- _EXERCISE BRIEF_: Every line in the data below has to be repeated exactly; no picture belongs in the result.

- _TASK INPUTS_:
- - -

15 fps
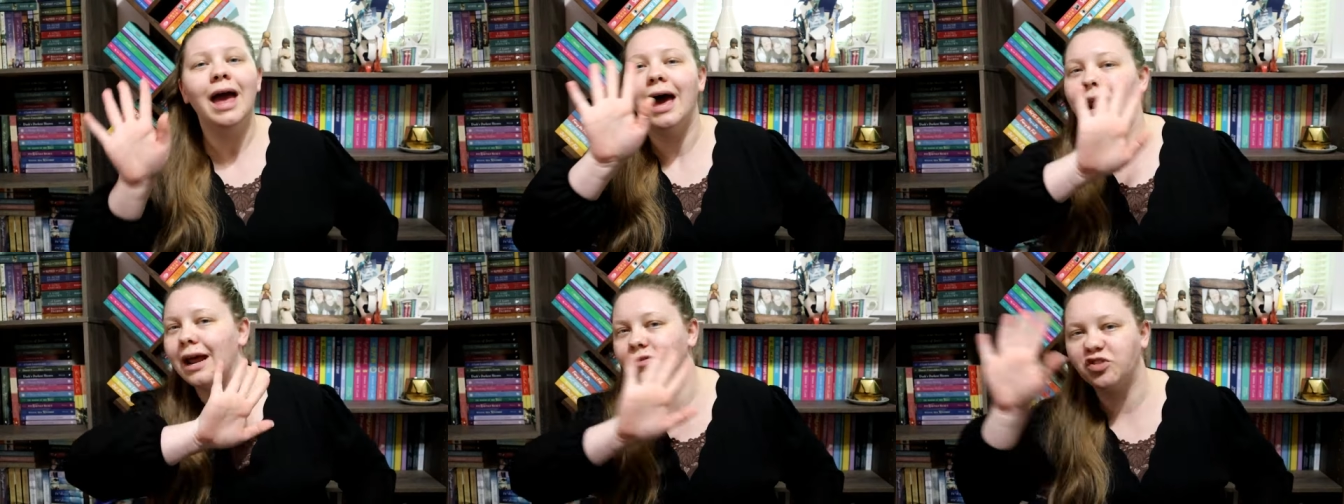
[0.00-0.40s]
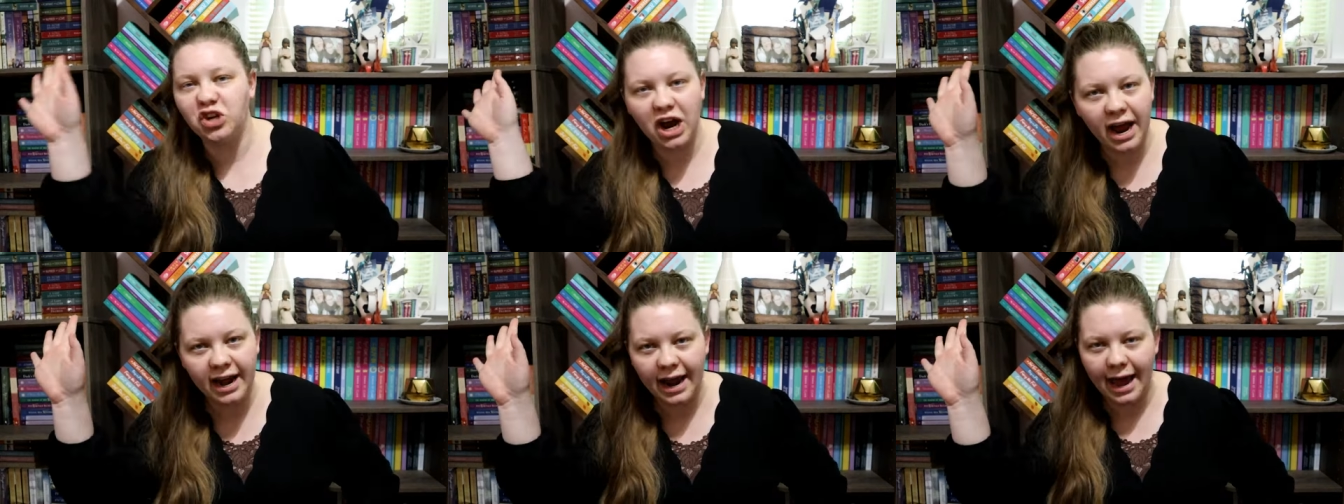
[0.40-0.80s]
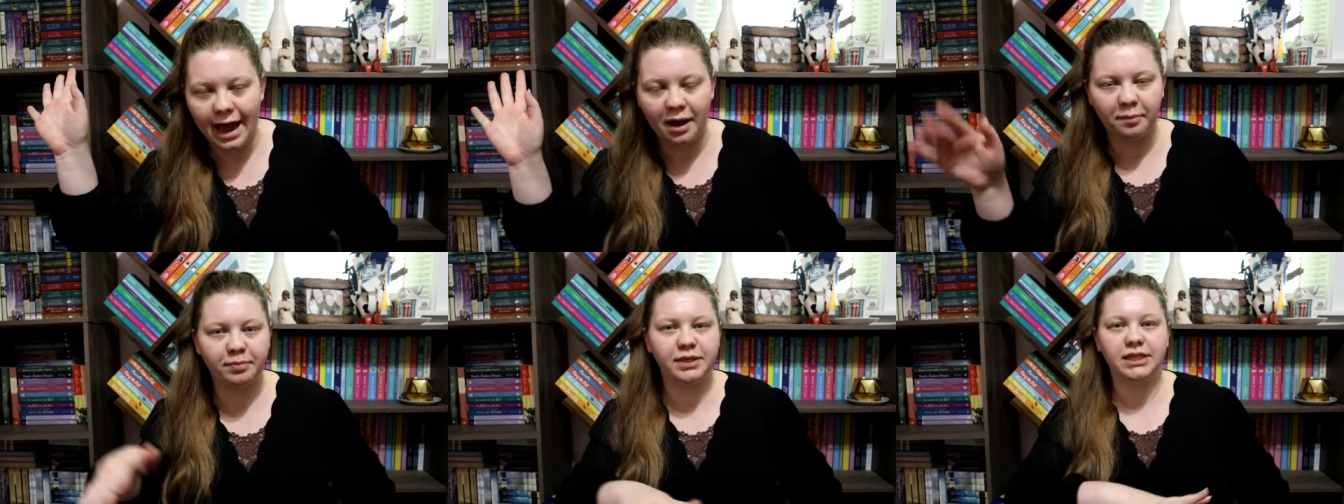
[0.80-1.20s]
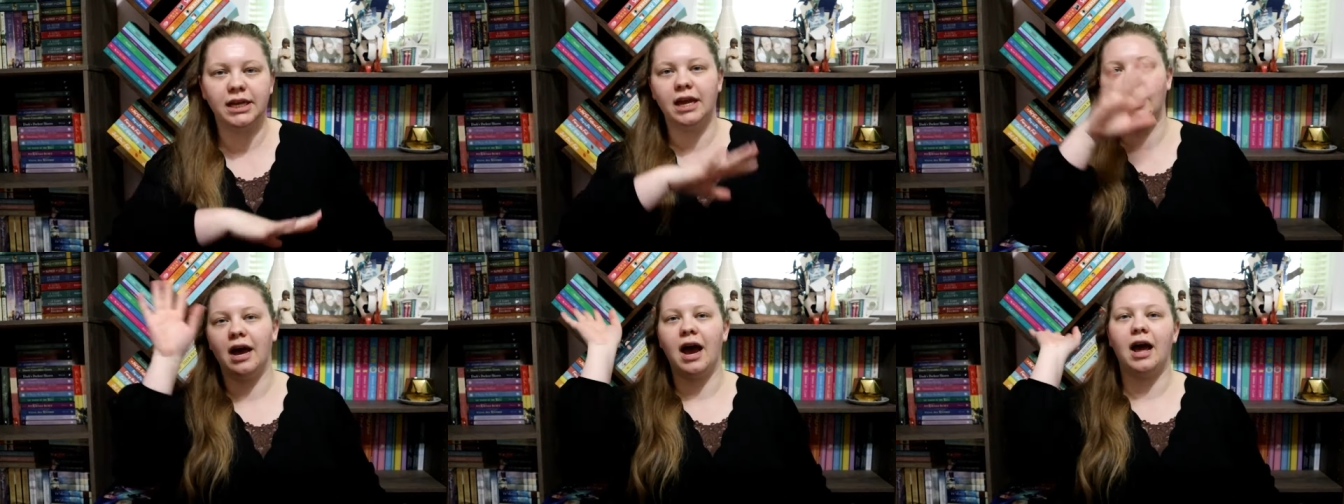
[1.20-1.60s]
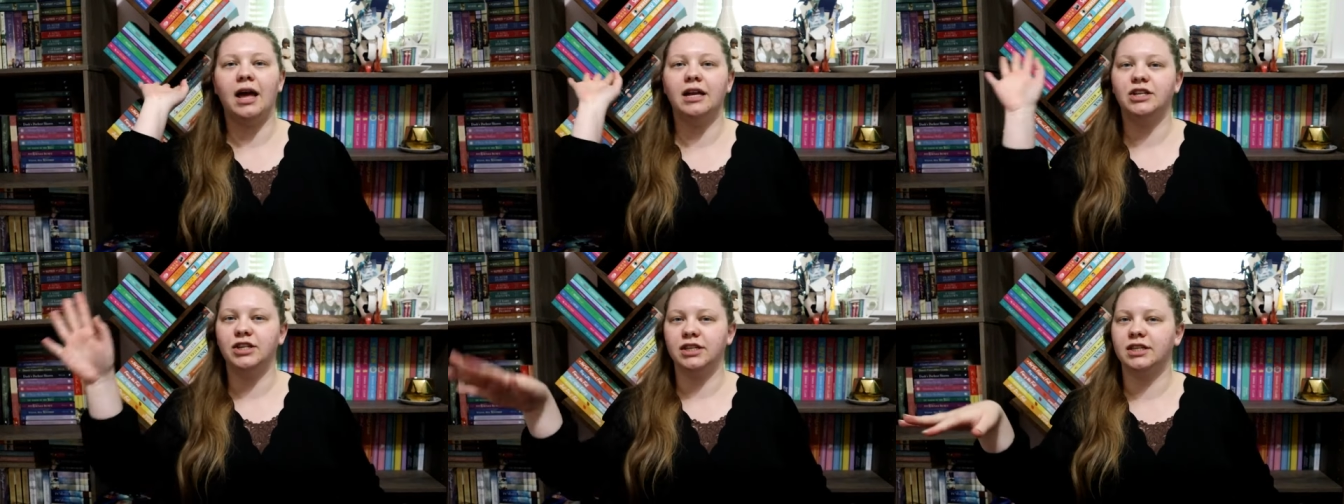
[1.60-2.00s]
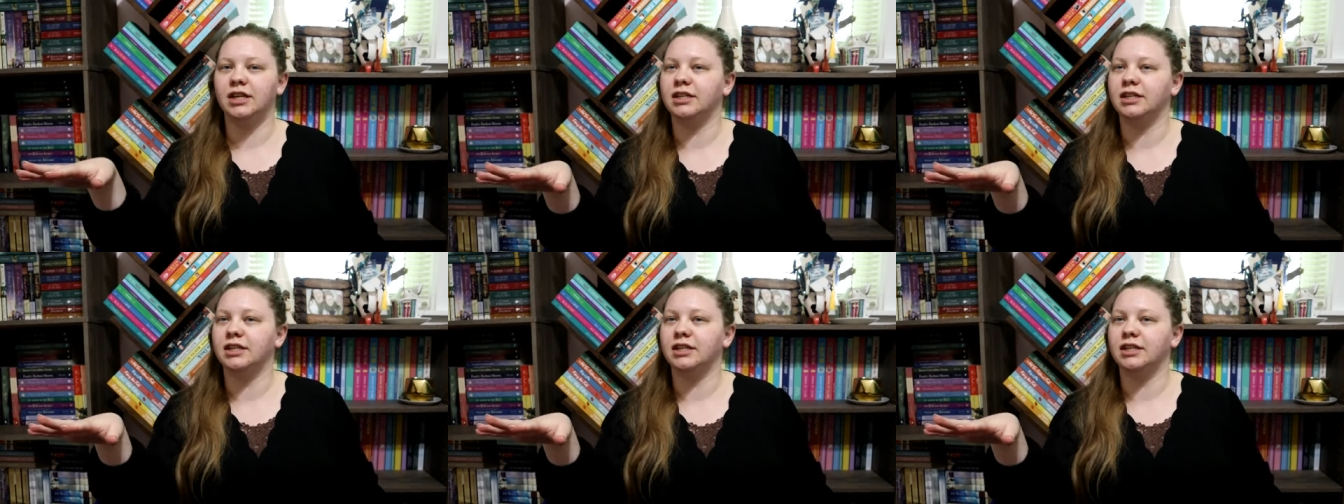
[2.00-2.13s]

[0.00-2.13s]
And I've tried apps and it just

- - -

- _EXPECTED ANSWER_:
15 fps
[0.00-0.40s]
[0.40-0.80s]
[0.80-1.20s]
[1.20-1.60s]
[1.60-2.00s]
[2.00-2.13s]

[0.00-2.13s]
And I've tried apps and it just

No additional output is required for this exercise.